Error using SFTTrainer: Make sure that your dataset has enough samples to at least yield one packed sequence

Hi, I create a small dataset to mimic the format (oai) recommended by STFTrainer doc page:


from datasets import load_dataset
from trl import SFTTrainer
from transformers import AutoTokenizer, AutoModelForCausalLM, BitsAndBytesConfig, TrainingArguments
from peft import LoraConfig
import torch, sys

dataset = load_dataset("celsowm/auryn", split="train", download_mode="force_redownload")

# Specify the model
model_name = 'recogna-nlp/bode-7b-alpaca-pt-br-no-peft'

# Load the tokenizer and the model
tokenizer = AutoTokenizer.from_pretrained(model_name)

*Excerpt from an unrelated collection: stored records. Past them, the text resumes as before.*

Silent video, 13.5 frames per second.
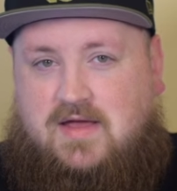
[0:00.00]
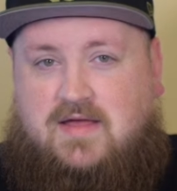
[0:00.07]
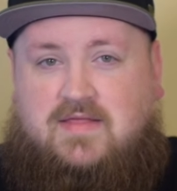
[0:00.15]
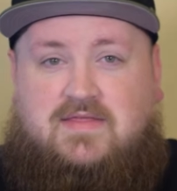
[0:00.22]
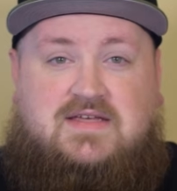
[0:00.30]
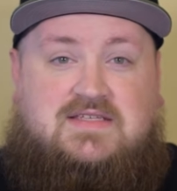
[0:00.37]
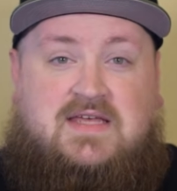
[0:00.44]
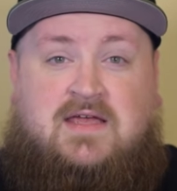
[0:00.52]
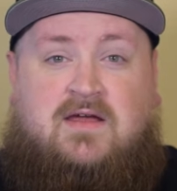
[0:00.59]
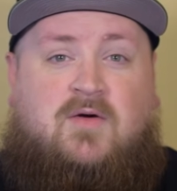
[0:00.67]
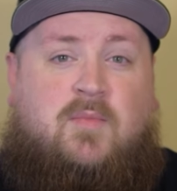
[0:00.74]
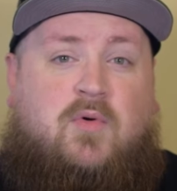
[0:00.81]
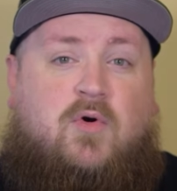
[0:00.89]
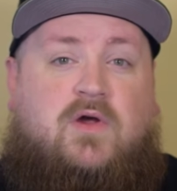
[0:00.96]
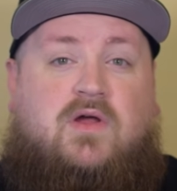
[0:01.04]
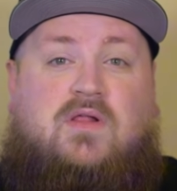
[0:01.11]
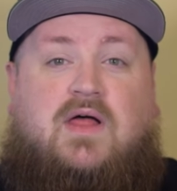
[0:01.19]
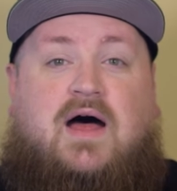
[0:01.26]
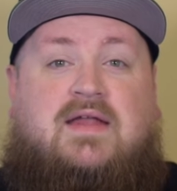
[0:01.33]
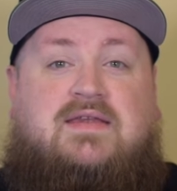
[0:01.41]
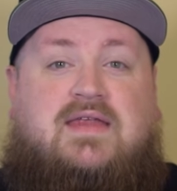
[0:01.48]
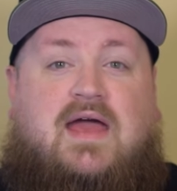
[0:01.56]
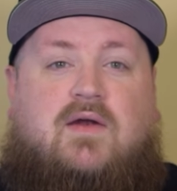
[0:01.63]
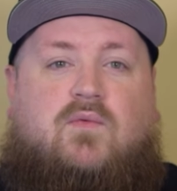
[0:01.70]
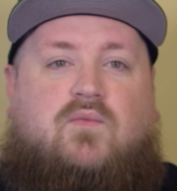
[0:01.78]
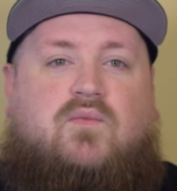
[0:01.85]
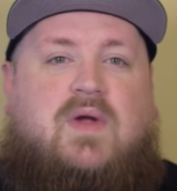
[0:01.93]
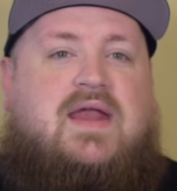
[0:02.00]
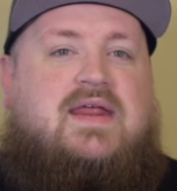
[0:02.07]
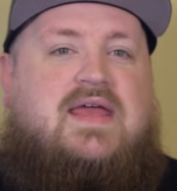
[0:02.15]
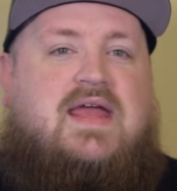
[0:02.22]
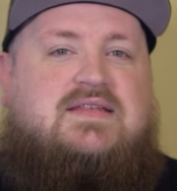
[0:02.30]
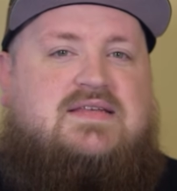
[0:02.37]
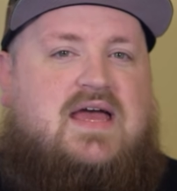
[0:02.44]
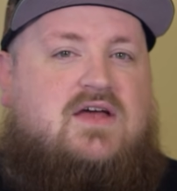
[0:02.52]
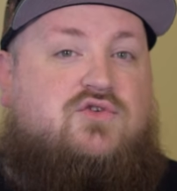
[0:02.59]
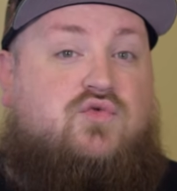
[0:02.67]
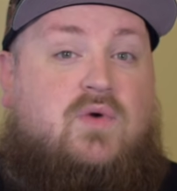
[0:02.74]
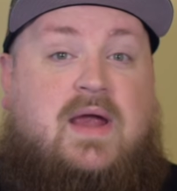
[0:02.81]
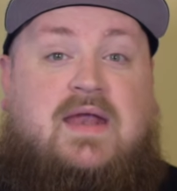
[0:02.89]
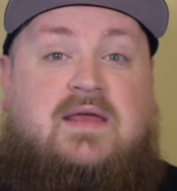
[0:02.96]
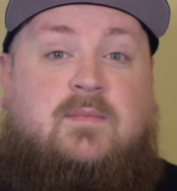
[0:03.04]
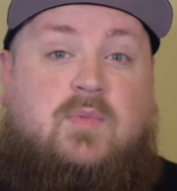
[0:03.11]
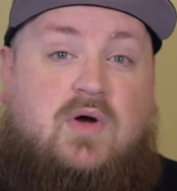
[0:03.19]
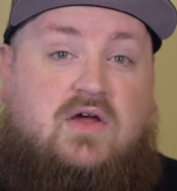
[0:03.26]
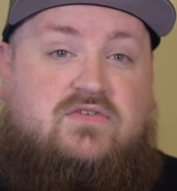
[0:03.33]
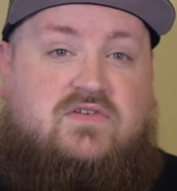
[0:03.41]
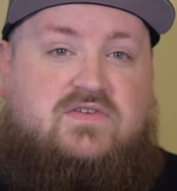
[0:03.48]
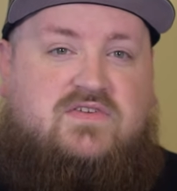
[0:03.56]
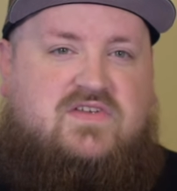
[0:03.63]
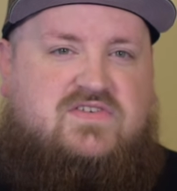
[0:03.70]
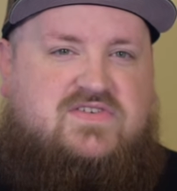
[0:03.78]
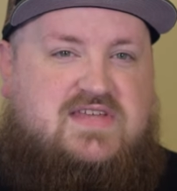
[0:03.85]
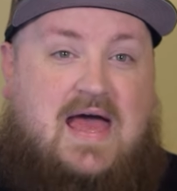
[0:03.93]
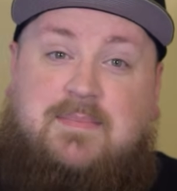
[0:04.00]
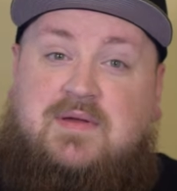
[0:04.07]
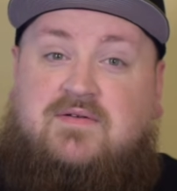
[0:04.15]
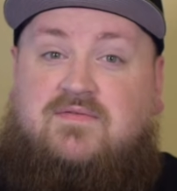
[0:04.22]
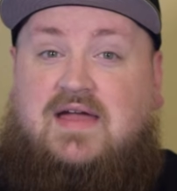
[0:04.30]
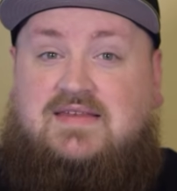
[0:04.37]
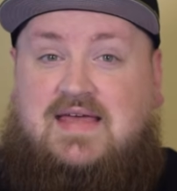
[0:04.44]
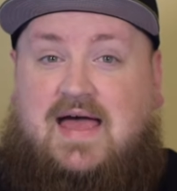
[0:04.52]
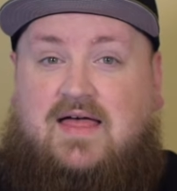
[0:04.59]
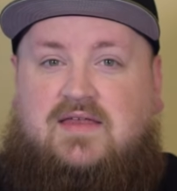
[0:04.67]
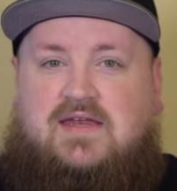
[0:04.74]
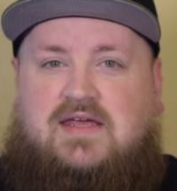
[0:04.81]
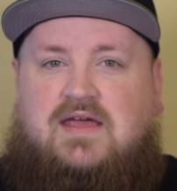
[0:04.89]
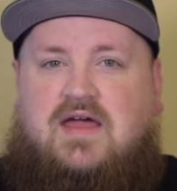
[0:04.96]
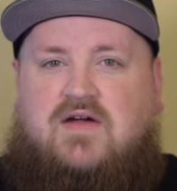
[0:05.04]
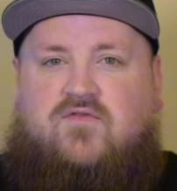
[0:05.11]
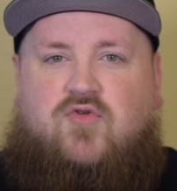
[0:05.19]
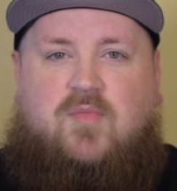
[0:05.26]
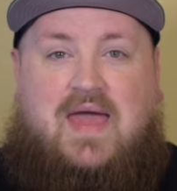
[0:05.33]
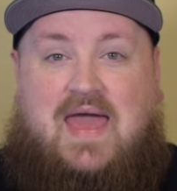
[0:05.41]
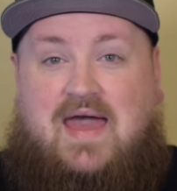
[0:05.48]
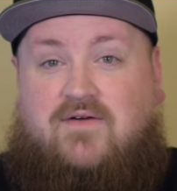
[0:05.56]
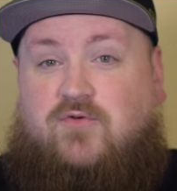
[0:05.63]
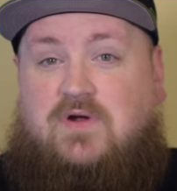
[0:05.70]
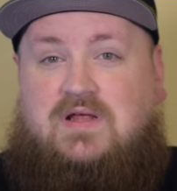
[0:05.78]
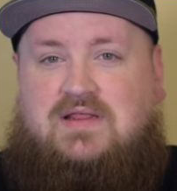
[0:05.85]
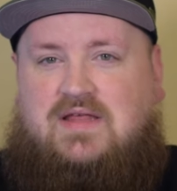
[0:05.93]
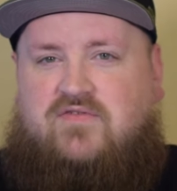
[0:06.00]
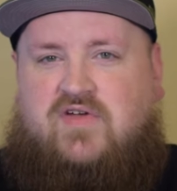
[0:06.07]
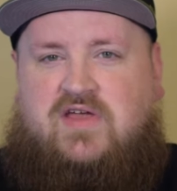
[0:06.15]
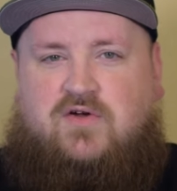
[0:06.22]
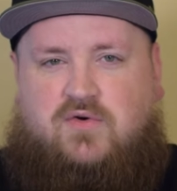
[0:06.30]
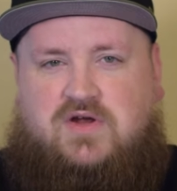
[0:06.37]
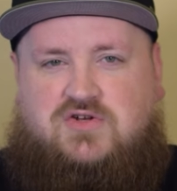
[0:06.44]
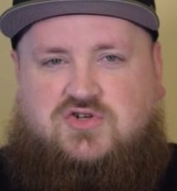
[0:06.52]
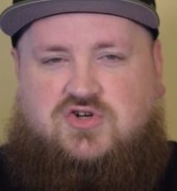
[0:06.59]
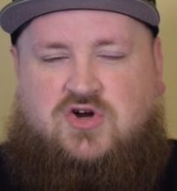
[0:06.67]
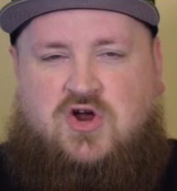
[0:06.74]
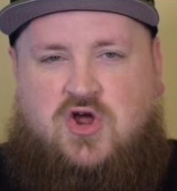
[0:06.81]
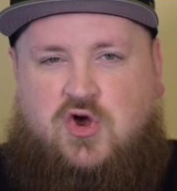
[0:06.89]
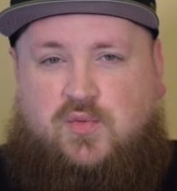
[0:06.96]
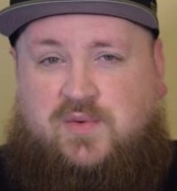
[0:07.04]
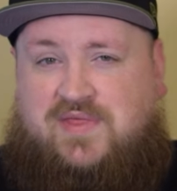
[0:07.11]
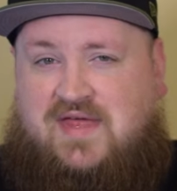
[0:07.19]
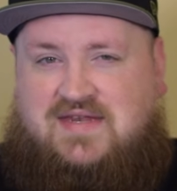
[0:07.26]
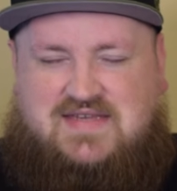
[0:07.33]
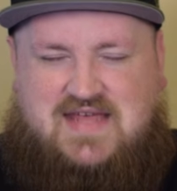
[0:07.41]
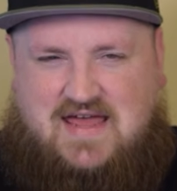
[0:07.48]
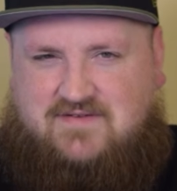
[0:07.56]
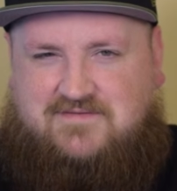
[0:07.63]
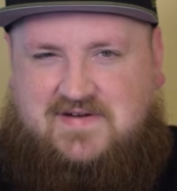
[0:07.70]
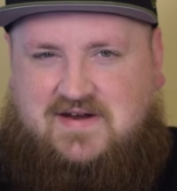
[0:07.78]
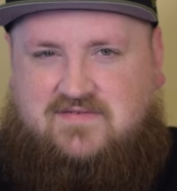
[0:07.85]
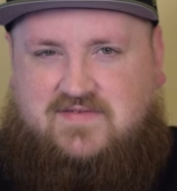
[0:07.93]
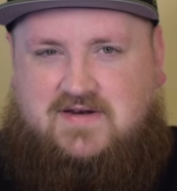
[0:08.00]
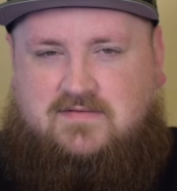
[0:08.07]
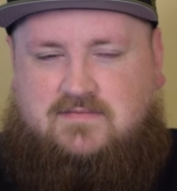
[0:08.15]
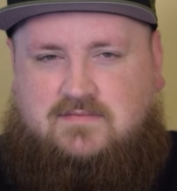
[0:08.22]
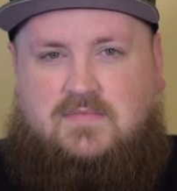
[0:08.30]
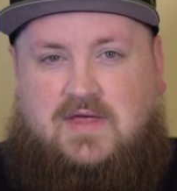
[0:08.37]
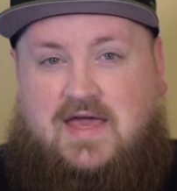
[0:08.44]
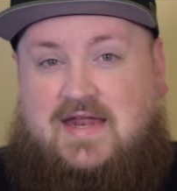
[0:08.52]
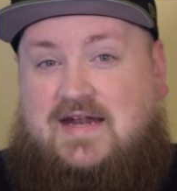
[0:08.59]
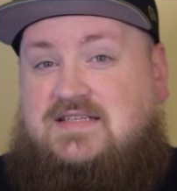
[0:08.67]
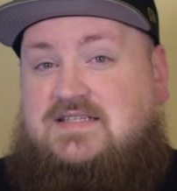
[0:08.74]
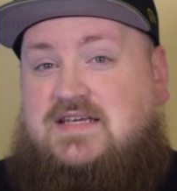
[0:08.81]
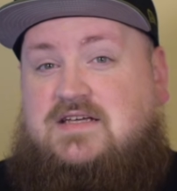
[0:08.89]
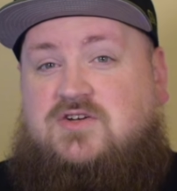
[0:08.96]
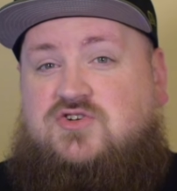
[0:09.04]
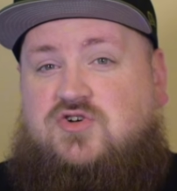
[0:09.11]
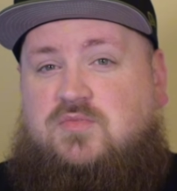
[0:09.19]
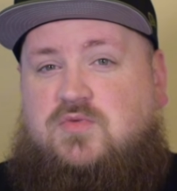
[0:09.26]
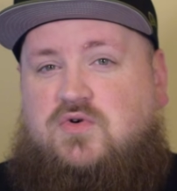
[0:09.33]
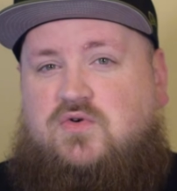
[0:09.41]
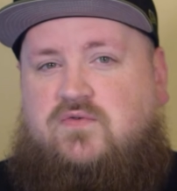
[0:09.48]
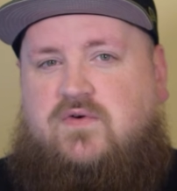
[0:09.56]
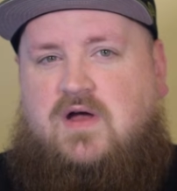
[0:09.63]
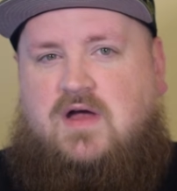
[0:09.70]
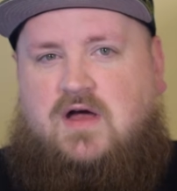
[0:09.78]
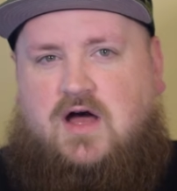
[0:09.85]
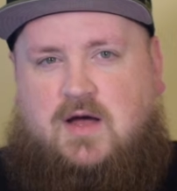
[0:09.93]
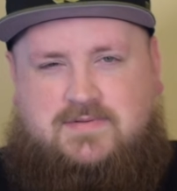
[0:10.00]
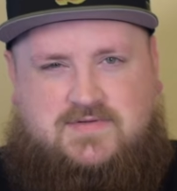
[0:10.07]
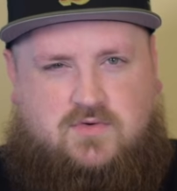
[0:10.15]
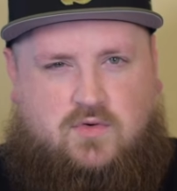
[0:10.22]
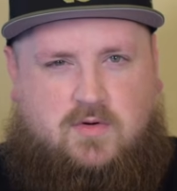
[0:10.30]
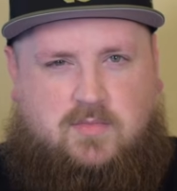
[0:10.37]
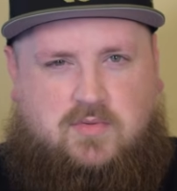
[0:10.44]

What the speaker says: This incorporeal undead radiates a draining presence, sapping vitality from every living creature within 10 feet of it. In its signature move, Absorb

# BitsAndBytesConfig int-4 config
bnb_config = BitsAndBytesConfig(
    load_in_4bit=True,
    bnb_4bit_use_double_quant=True,
    bnb_4bit_quant_type="nf4",
    bnb_4bit_compute_dtype=torch.bfloat16,
)

model = AutoModelForCausalLM.from_pretrained(
    model_name,
    quantization_config=bnb_config,
    use_cache=False,
    device_map="auto",
    torch_dtype=torch.float16
)

peft_config = LoraConfig(
    lora_alpha=16,
    lora_dropout=0.1,
    r=64,
    bias="none",
    task_type="CAUSAL_LM",
)

training_args = TrainingArguments(
    output_dir='outputs/summarize',
    num_train_epochs=3,
    per_device_train_batch_size=1, 
    per_device_eval_batch_size=1,
    gradient_accumulation_steps=4,  # Increase gradient accumulation to compensate for small batch size
    gradient_checkpointing=True,
    bf16=True,
    optim="adamw_bnb_8bit",
    #warmup_steps=500,
    weight_decay=0.01,
    #save_steps=500,  # Save the model every 500 steps
    save_total_limit=3,  # Keep only the last 3 models
)

trainer = SFTTrainer(
    model=model,
    peft_config=peft_config,
    args=training_args,
    train_dataset=dataset,
    packing=True,
    max_seq_length=2048
)

But I got this error:

Make sure that your dataset has enough samples to at least yield one packed sequence

Any hints?

I got the same error.

Did you get this solved? I am also getting the same problem.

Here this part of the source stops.